## EXERCISE
Exclude the pictures. Transcribe, exactly as written, the lines from the one with "[683.45-684.49s]" through the end of the entries below.

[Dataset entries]
================================
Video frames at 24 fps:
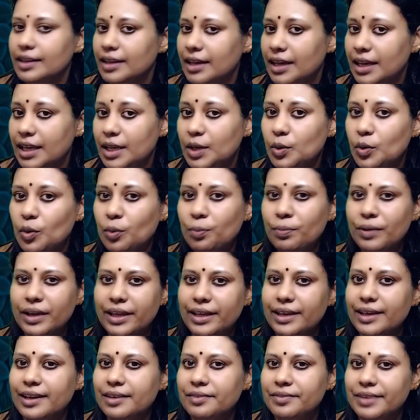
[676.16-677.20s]
I hope I
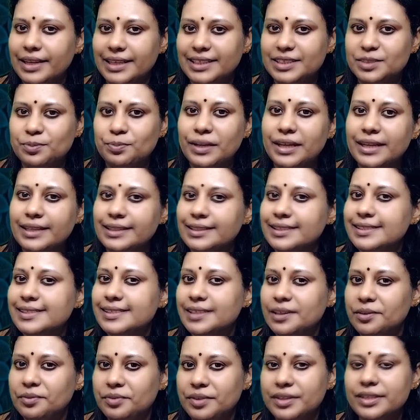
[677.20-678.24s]
have explained the
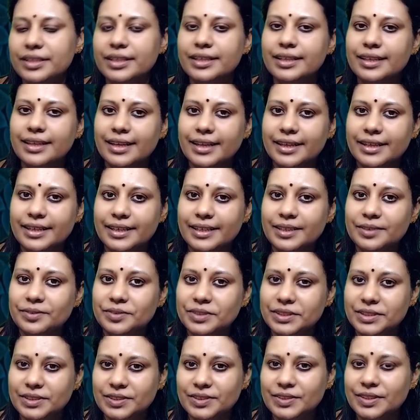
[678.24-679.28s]
sufficient content
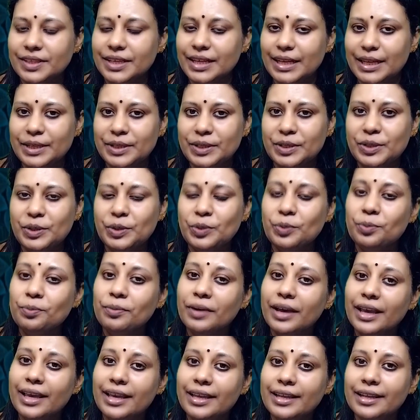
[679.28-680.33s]
which is related to
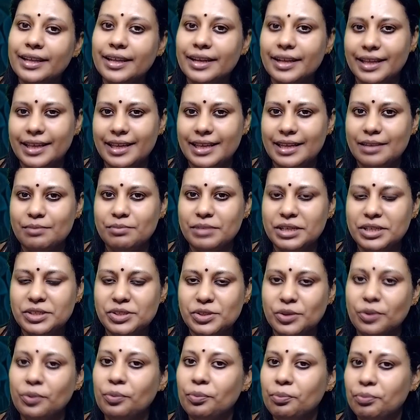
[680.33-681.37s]
minor
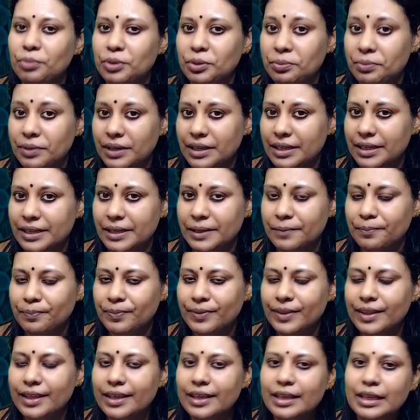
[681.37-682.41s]
ailments of puerperium.
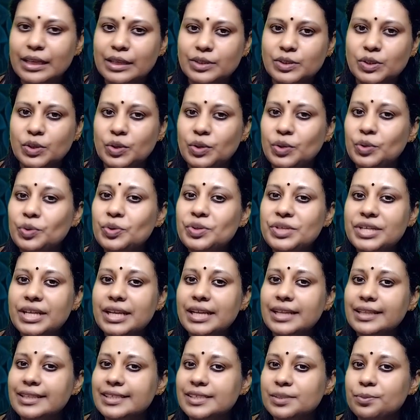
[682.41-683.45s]
So
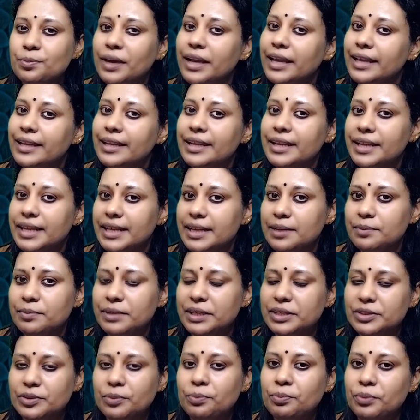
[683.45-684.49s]
usually this minor
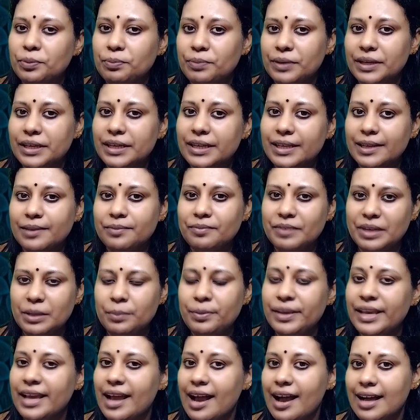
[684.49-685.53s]
ailment of puerperium will
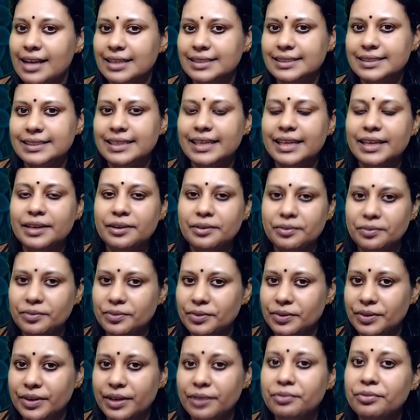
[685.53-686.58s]
be asking
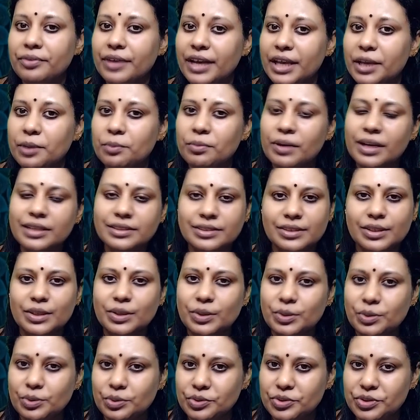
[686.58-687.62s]
for a 5 marks
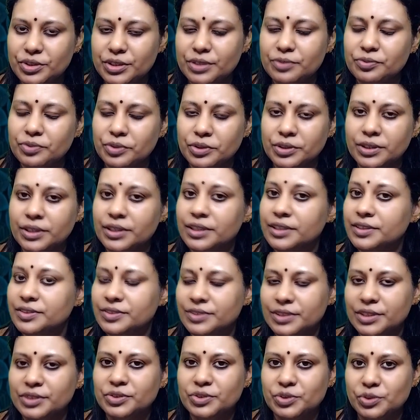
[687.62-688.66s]
question for the
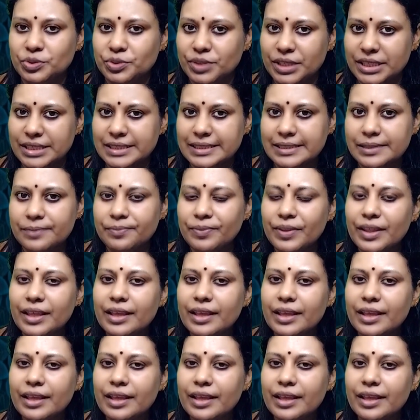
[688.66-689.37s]
nursing students.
================================
## SOLUTION FOR THIS EXERCISE
[683.45-684.49s]
usually this minor
[684.49-685.53s]
ailment of puerperium will
[685.53-686.58s]
be asking
[686.58-687.62s]
for a 5 marks
[687.62-688.66s]
question for the
[688.66-689.37s]
nursing students.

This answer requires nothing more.